| Aim of the task |
Excluding pictures, reproduce word for word the lines from the one containing "[0:07.29-0:08.33]" through the end of the material below.

| Dataset entries |
[Start of Attachment]

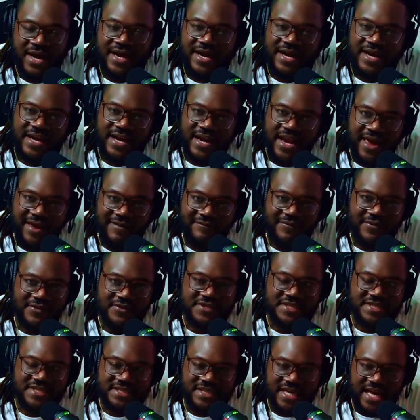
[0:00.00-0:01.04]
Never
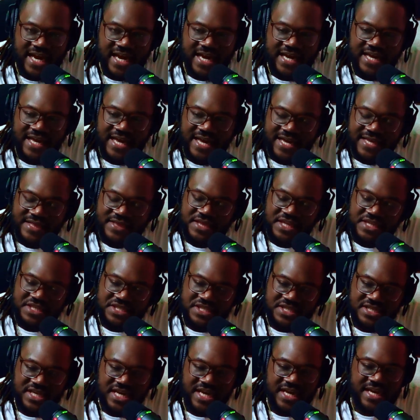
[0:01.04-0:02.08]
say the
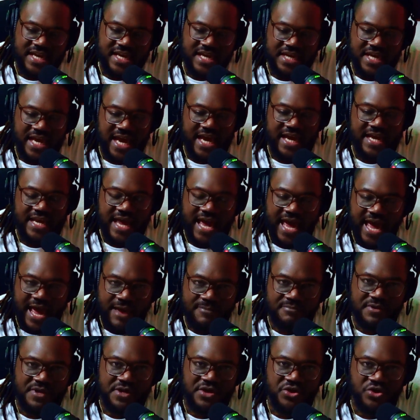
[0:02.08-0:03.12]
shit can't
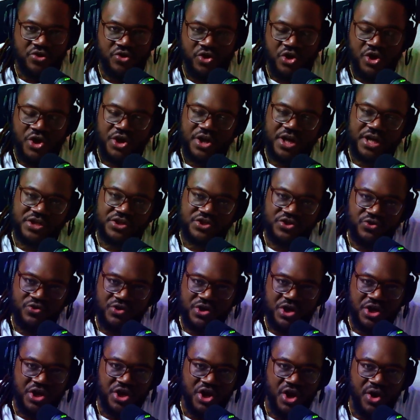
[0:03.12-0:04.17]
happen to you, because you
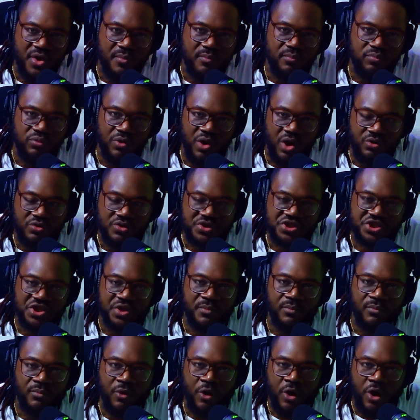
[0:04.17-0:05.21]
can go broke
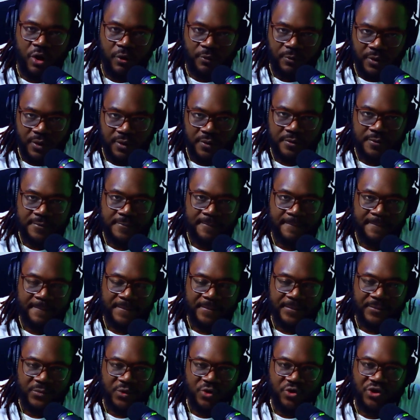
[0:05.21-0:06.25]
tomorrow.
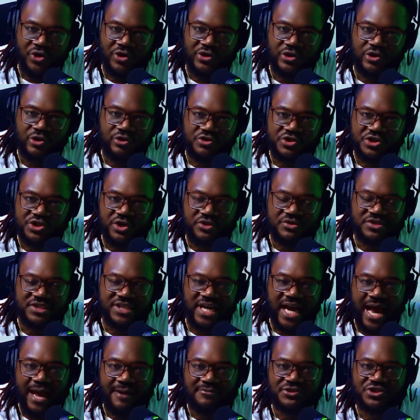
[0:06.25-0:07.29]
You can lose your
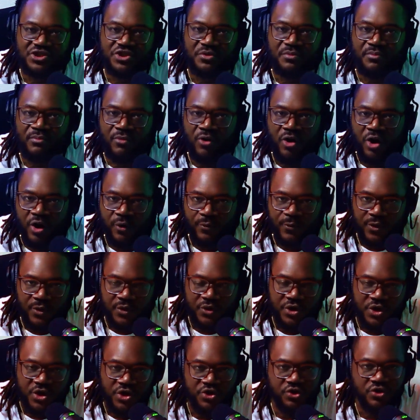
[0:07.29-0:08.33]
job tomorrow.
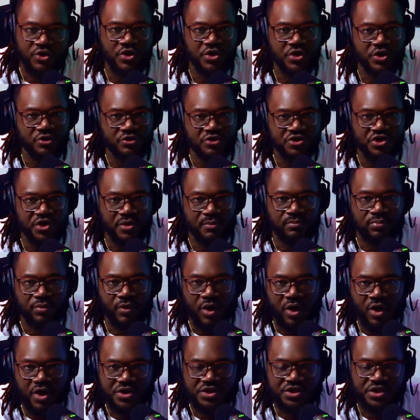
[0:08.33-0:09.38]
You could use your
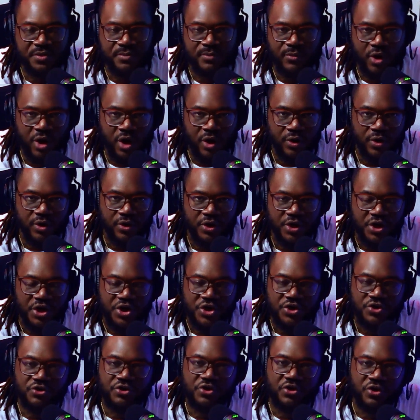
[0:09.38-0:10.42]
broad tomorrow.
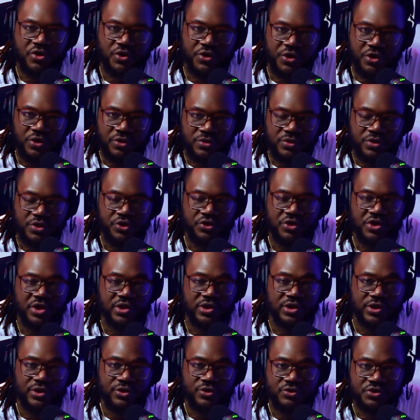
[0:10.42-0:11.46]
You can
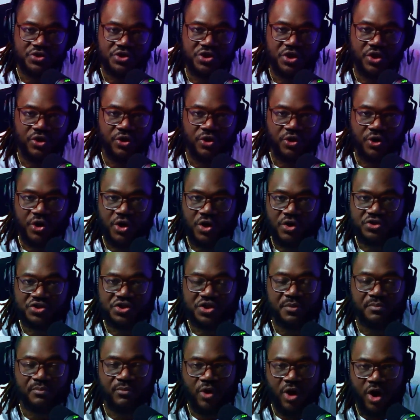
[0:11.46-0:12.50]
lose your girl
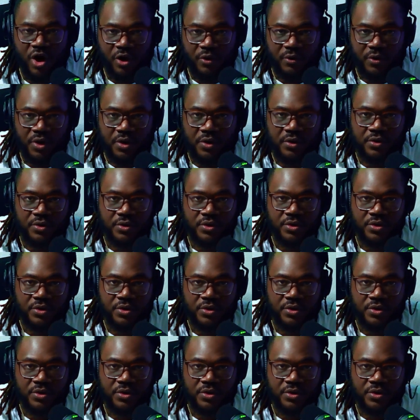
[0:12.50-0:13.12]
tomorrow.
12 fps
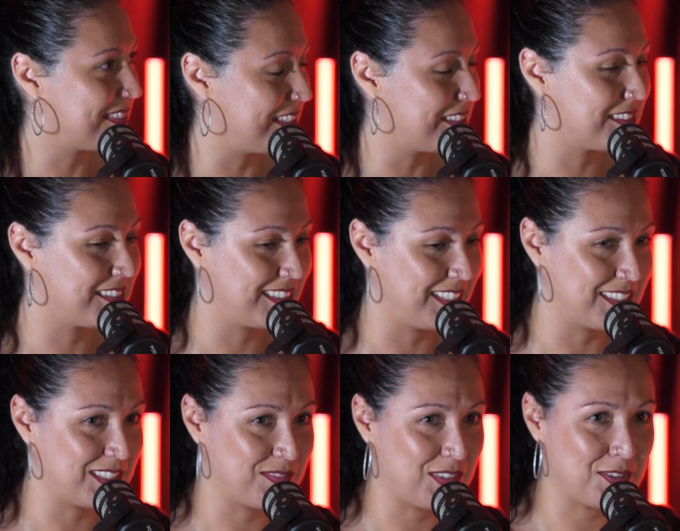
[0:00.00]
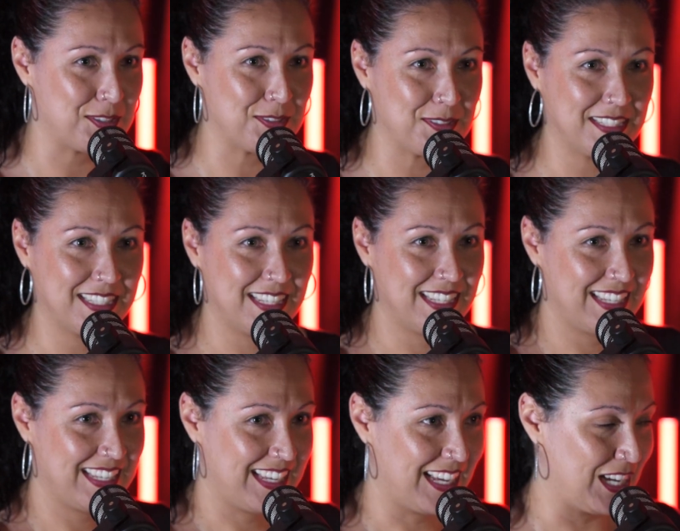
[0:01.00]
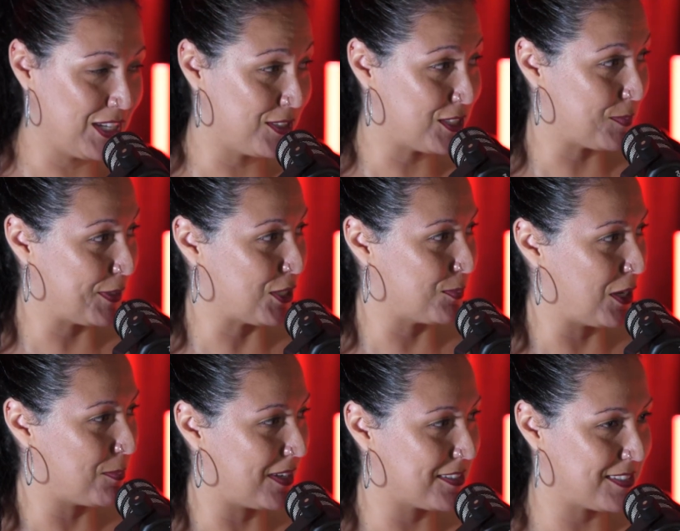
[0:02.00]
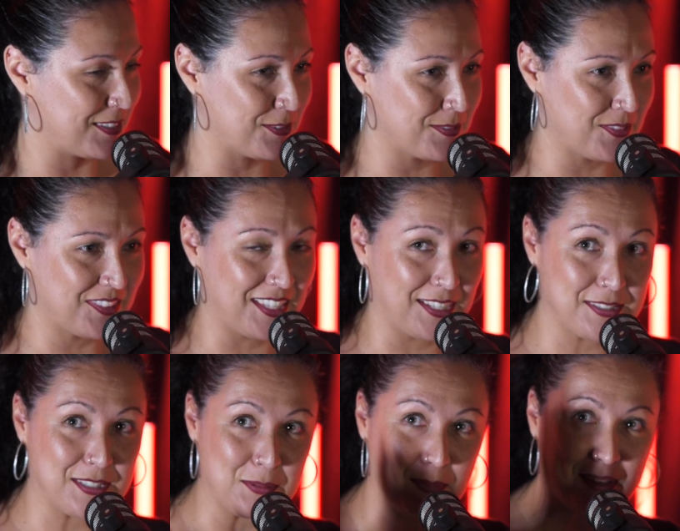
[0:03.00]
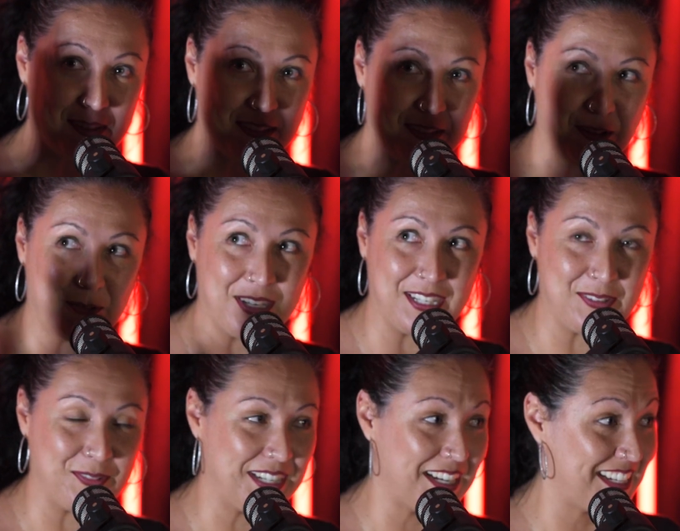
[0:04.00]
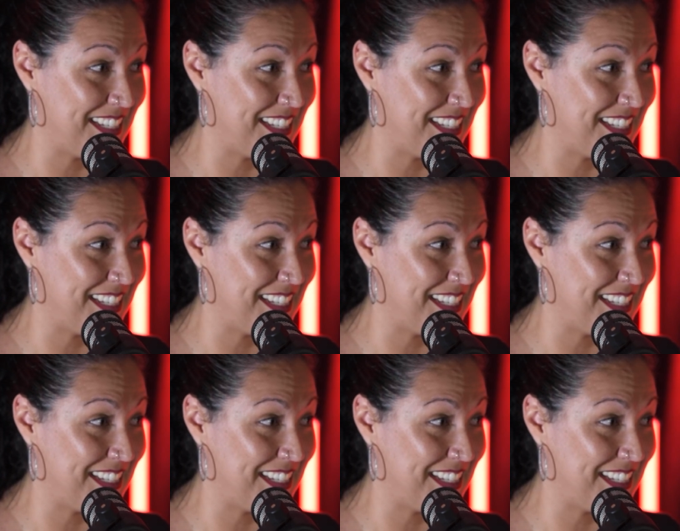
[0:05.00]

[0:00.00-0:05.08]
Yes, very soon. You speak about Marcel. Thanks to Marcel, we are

[End of Attachment]

| Answer to this problem |
[0:07.29-0:08.33]
job tomorrow.
[0:08.33-0:09.38]
You could use your
[0:09.38-0:10.42]
broad tomorrow.
[0:10.42-0:11.46]
You can
[0:11.46-0:12.50]
lose your girl
[0:12.50-0:13.12]
tomorrow.
12 fps
[0:00.00]
[0:01.00]
[0:02.00]
[0:03.00]
[0:04.00]
[0:05.00]

[0:00.00-0:05.08]
Yes, very soon. You speak about Marcel. Thanks to Marcel, we are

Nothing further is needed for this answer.